Lewis clarifies his position from the outset: “I take it for certain that the physical satisfaction of homosexual desires is sin,” but adds, “this leaves the homosexual no worse off than any normal person who is, for whatever reason, prevented from marrying.”

He continues:

Our speculations on the cause of the abnormality are not what matters and we must be content with ignorance. The disciples were not told why (in terms of efficient cause) the man was born blind (John 9:1-3): only the final cause, that the works of God should be made manifest in him. This suggests that in homosexuality, as in every other tribulation, those works can be made manifest: i.e. that every disability conceals a vocation, if only we can find it, which will ‘turn the necessity to glorious gain.’ Of course, the first step must be to accept any privations which, if so disabled, we can’t lawfully get.
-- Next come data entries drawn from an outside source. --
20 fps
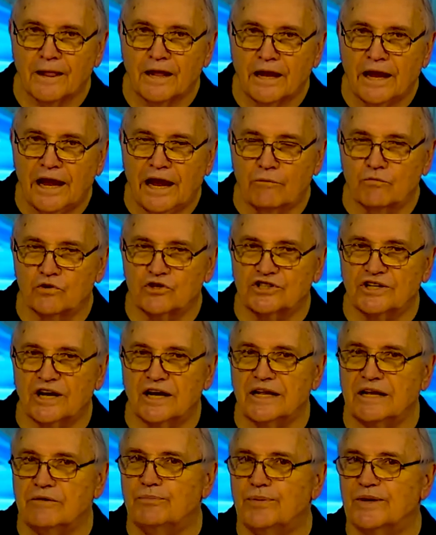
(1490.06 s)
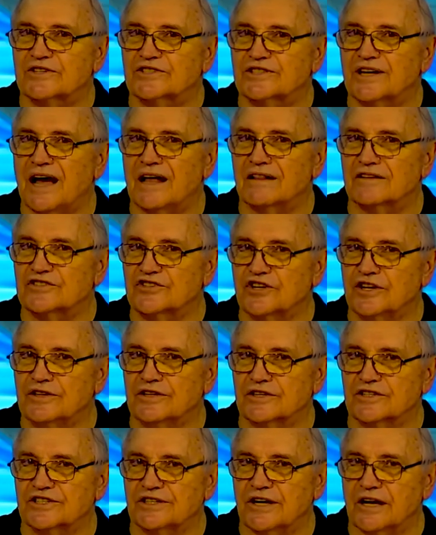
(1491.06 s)
and we're studying pistology the
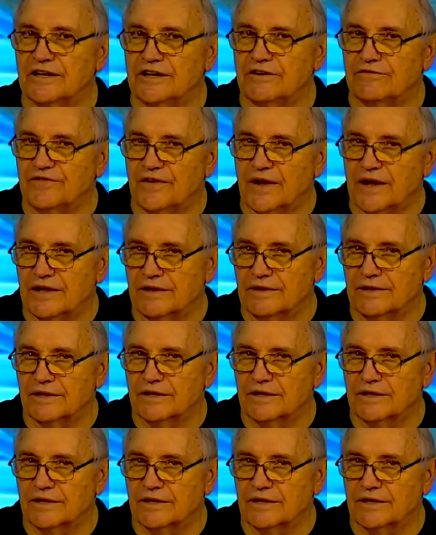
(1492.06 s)
study of faith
The homosexual has to accept sexual abstinence just as the poor man has to forego otherwise lawful pleasures because he would be unjust to his wife and children if he took them. That is merely a negative condition.
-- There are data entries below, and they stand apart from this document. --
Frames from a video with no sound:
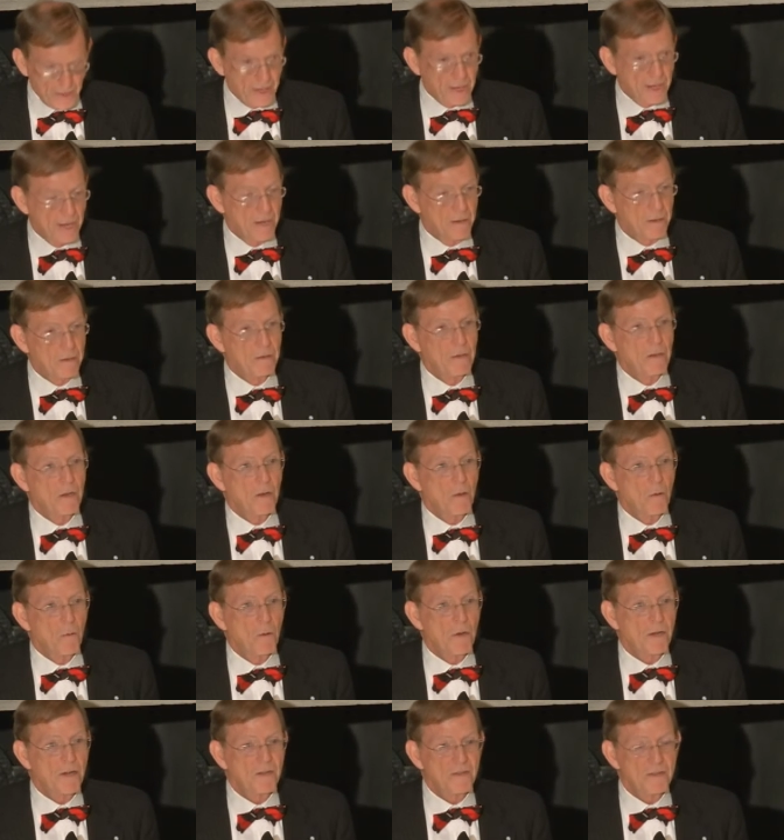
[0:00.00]
and
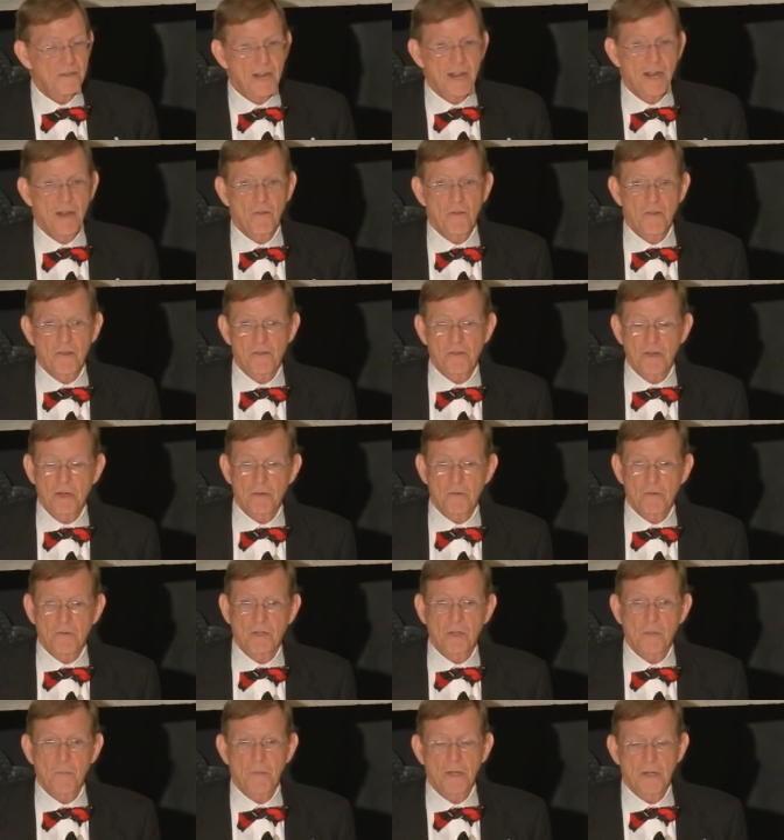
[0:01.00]
what is now the
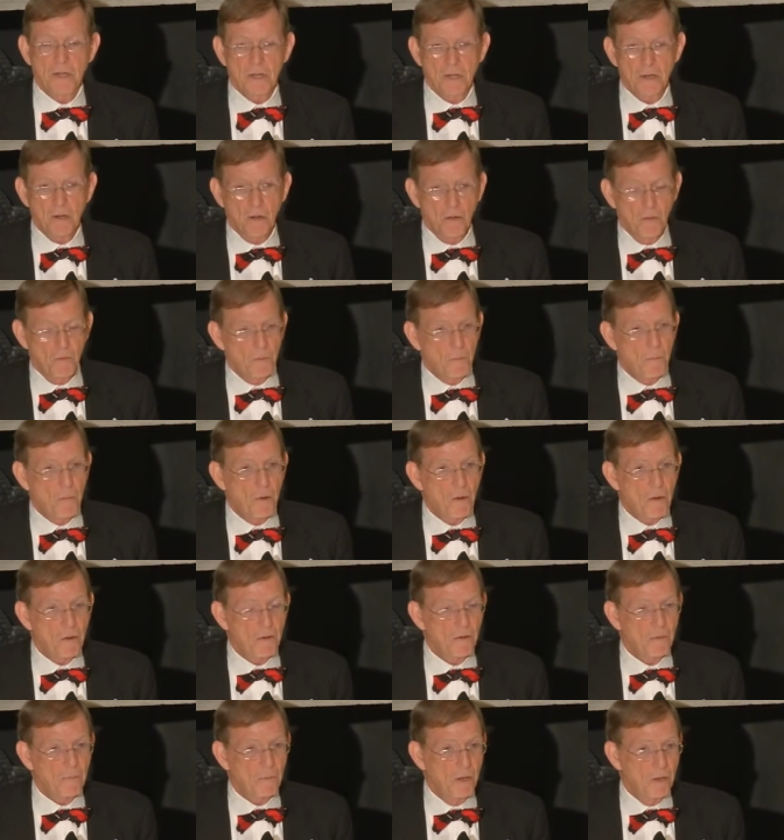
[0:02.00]
General Committee or the
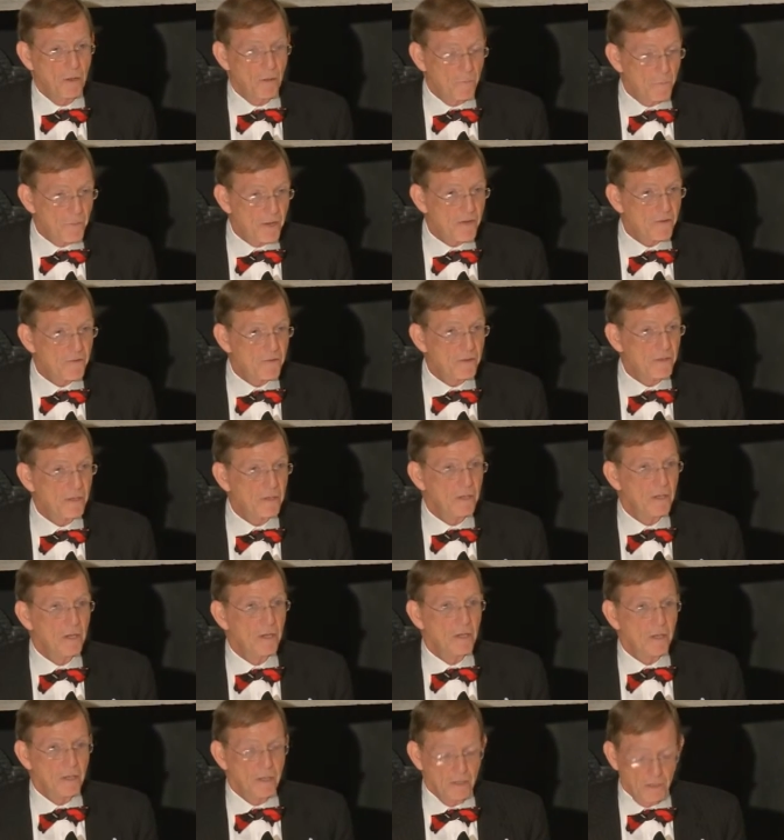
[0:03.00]
part, uh,
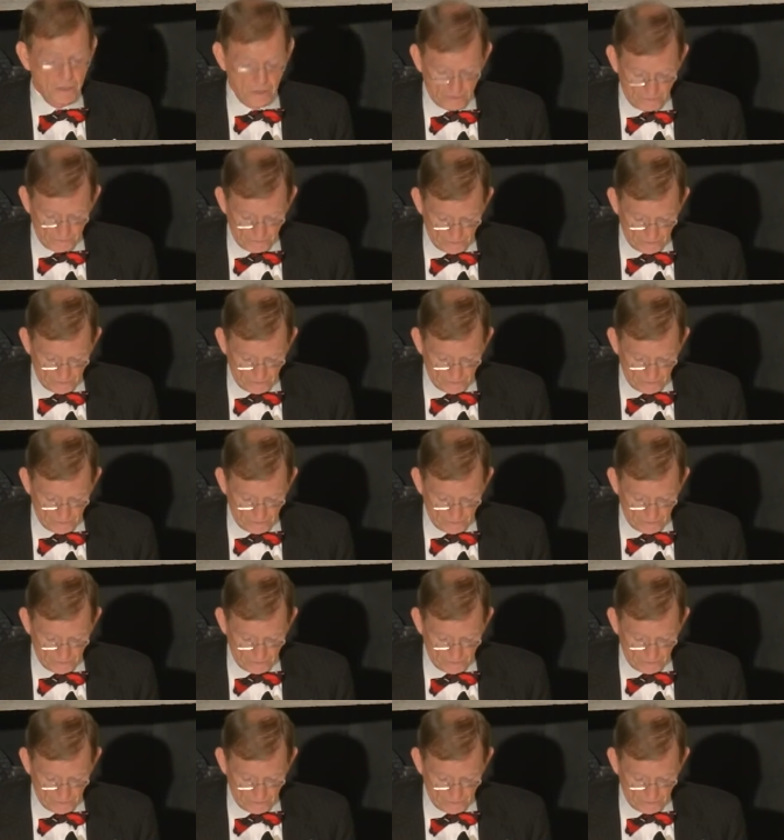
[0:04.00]
Patriot uh,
What should the positive life of the homosexual be? I wish I had a letter which a pious male homosexual, now dead, once wrote to me—but of course it was the sort of letter one takes care to destroy. He believed that his necessity could be turned to spiritual gain: that there were certain kinds of sympathy and understanding, a certain social role which mere men and mere women could not give. But it is all horribly vague and long ago. Perhaps any homosexual who humbly accepts his cross and puts himself under Divine guidance will, however, be shown the way. I am sure that any attempt to evade it (e.g. by mock or quasi-marriage with a member of one’s own sex even if this does not lead to any carnal act) is the wrong way. Jealousy (this another homosexual admitted to me) is far more rampant and deadly among them than among us. And I don’t think little concessions like wearing the clothes of the other sex in private is the right line, either. It is the duties, burdens, the characteristic virtues of the other sex, I suspect, which the patient must try to cultivate. I have mentioned humility because male homosexuals (I don’t know about women) are rather apt, the moment they find you don’t treat them with horror and contempt, to rush to the opposite pole and start implying that they are somehow superior to the normal type.

I wish I could be more definite. All I have really said is that, like all other tribulations, it must be offered to God and His guidance how to use it must be sought.